Rule 5: Protect Your Peace — Set Boundaries Without Rage
The Stoics weren’t doormats. They didn’t teach that you should tolerate abuse or let people walk all over you. They taught that you should set boundaries from a place of calm strength, not reactive anger.
Seneca wrote: “The best way to avenge yourself is to not be like that.”
This is the Stoic approach to boundaries:
- You don’t need to explain yourself. “I’m not available for this conversation right now” is a complete sentence.
- You don’t need their approval. They may be upset that you’re setting a boundary. That’s their Column B problem, not yours.
- You don’t need to punish them. Boundary-setting isn’t revenge. It’s self-respect. You’re not trying to make them feel bad — you’re simply choosing not to participate in dynamics that harm you.
The Three-Question Test (For When You’re About to Lose It)
When someone is getting under your skin, pause and run through these three Stoic questions:
- Is this within my control? (Almost certainly not — their words and behavior are theirs.)
- Will this matter in a year? (Almost certainly not — Memento Mori shrinks most grievances to dust.)
- What would my best self do right now? (This shifts you from reactive to deliberate mode.)

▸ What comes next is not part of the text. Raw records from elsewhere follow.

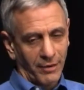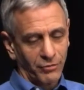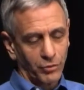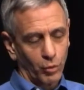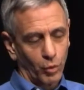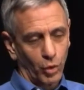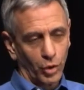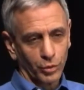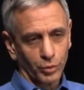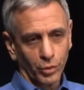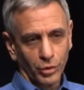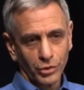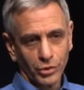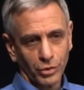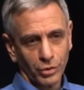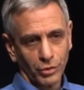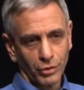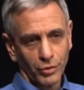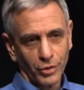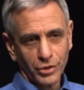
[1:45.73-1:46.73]
After World
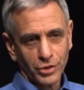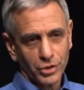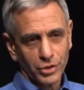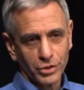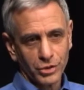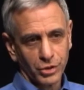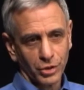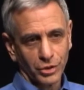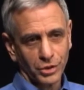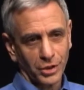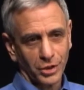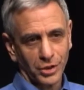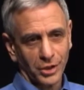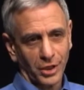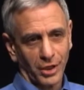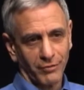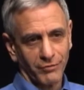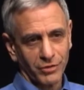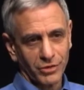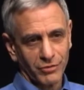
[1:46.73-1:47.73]
War II, Christians looked
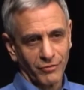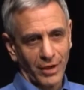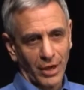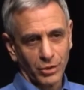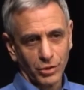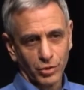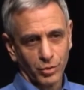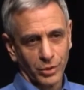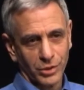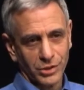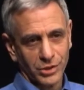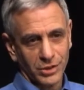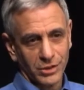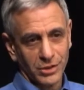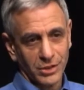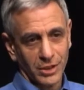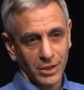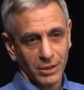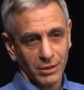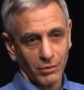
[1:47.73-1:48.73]
at the ovens of Auschwitz
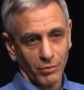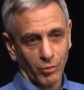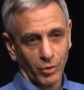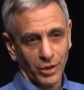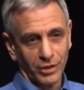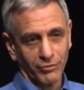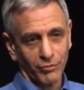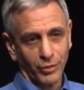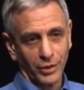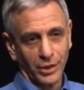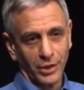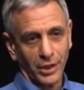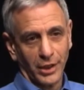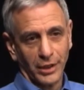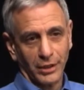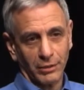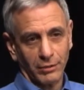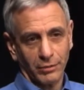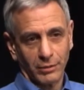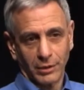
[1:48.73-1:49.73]
and said, What have we
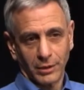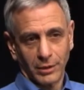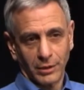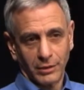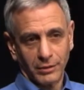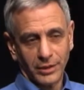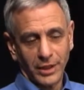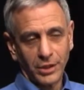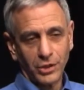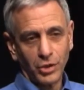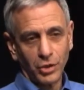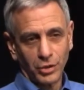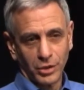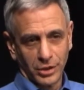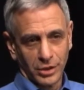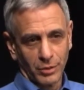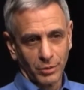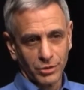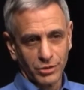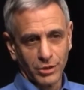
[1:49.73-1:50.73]
done? They
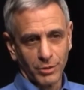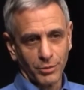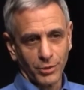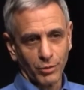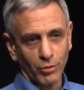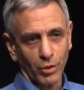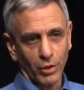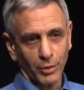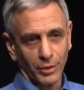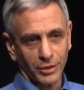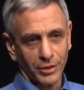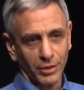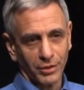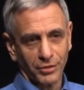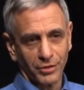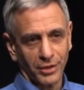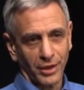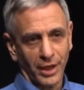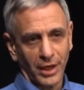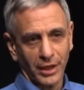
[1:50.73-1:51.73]
knew that there was something wrong with
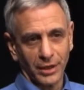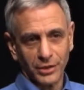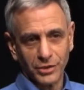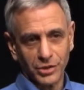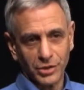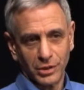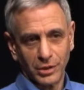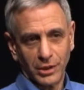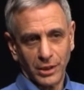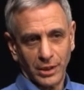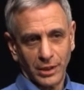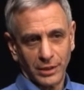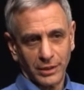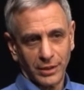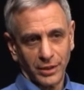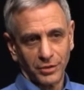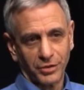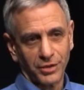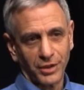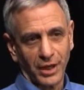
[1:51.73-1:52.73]
their theology,
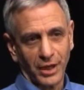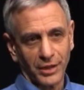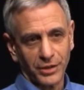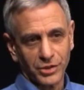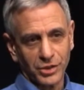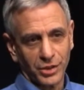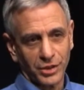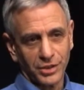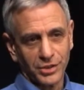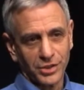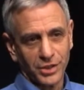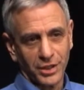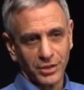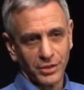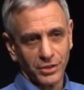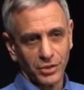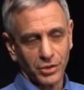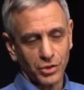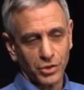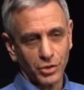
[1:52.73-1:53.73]
their theology that
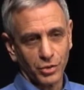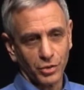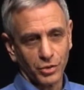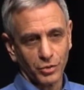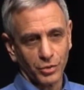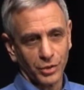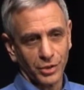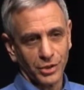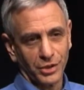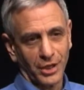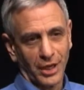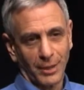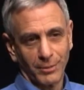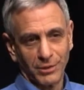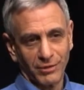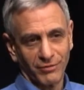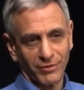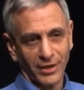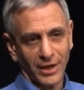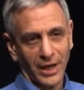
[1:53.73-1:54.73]
said that the Jews were the
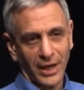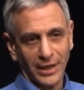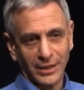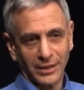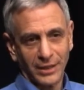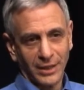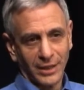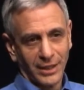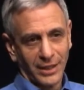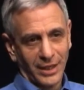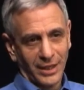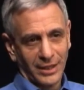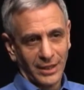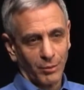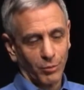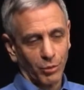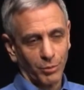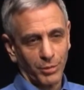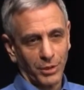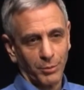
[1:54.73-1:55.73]
damned of God
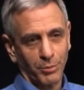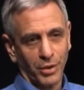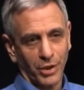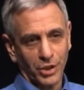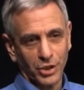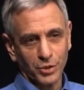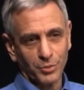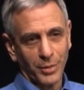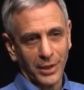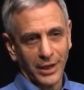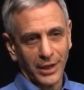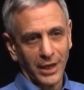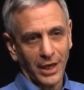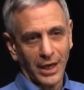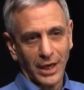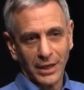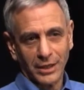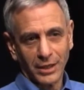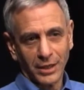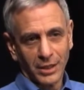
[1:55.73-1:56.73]
and that were being punished by
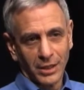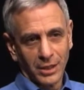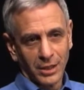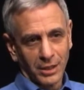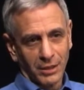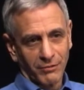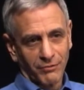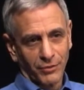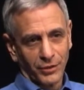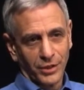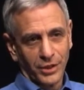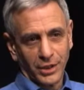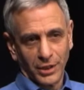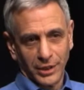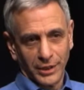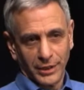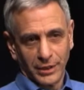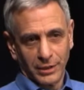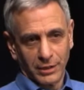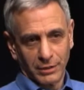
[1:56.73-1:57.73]
God for
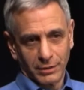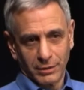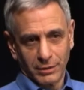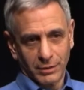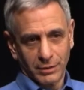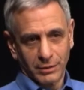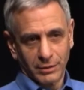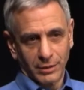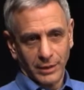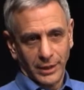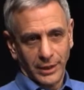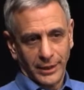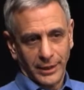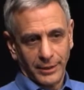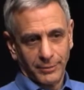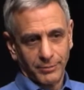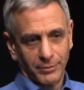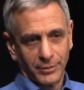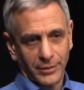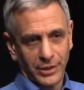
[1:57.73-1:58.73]
killing
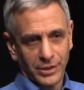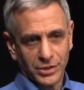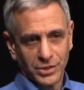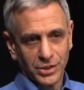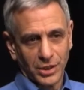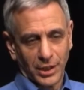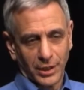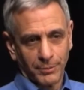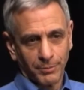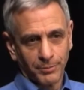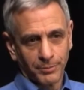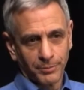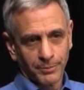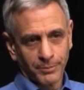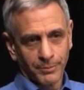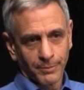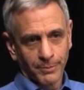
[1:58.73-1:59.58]
um, his son.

By the time you’ve answered these three questions, the heat of the moment has usually passed — and you can respond from wisdom instead of impulse.
The Ultimate Reframe
Here’s the Stoic truth that changes everything: difficult people are your teachers.
Every person who irritates you is holding up a mirror. What they trigger in you reveals something about you — your insecurities, your expectations, your attachment to being liked or respected. Without difficult people, you’d never have the chance to practice patience, compassion, and self-control.
Epictetus said it plainly: “The key is to keep company only with people who uplift you, whose presence calls forth your best. But since the world provides both, use the difficult ones as practice.”
They’re the gym equipment for your character. The resistance that builds the muscle.
Next time someone is being impossible — instead of fuming, try this thought: “Thank you for the workout.”
It might not change them. But it will change you. And in the end, that’s the only thing you ever really had control over anyway.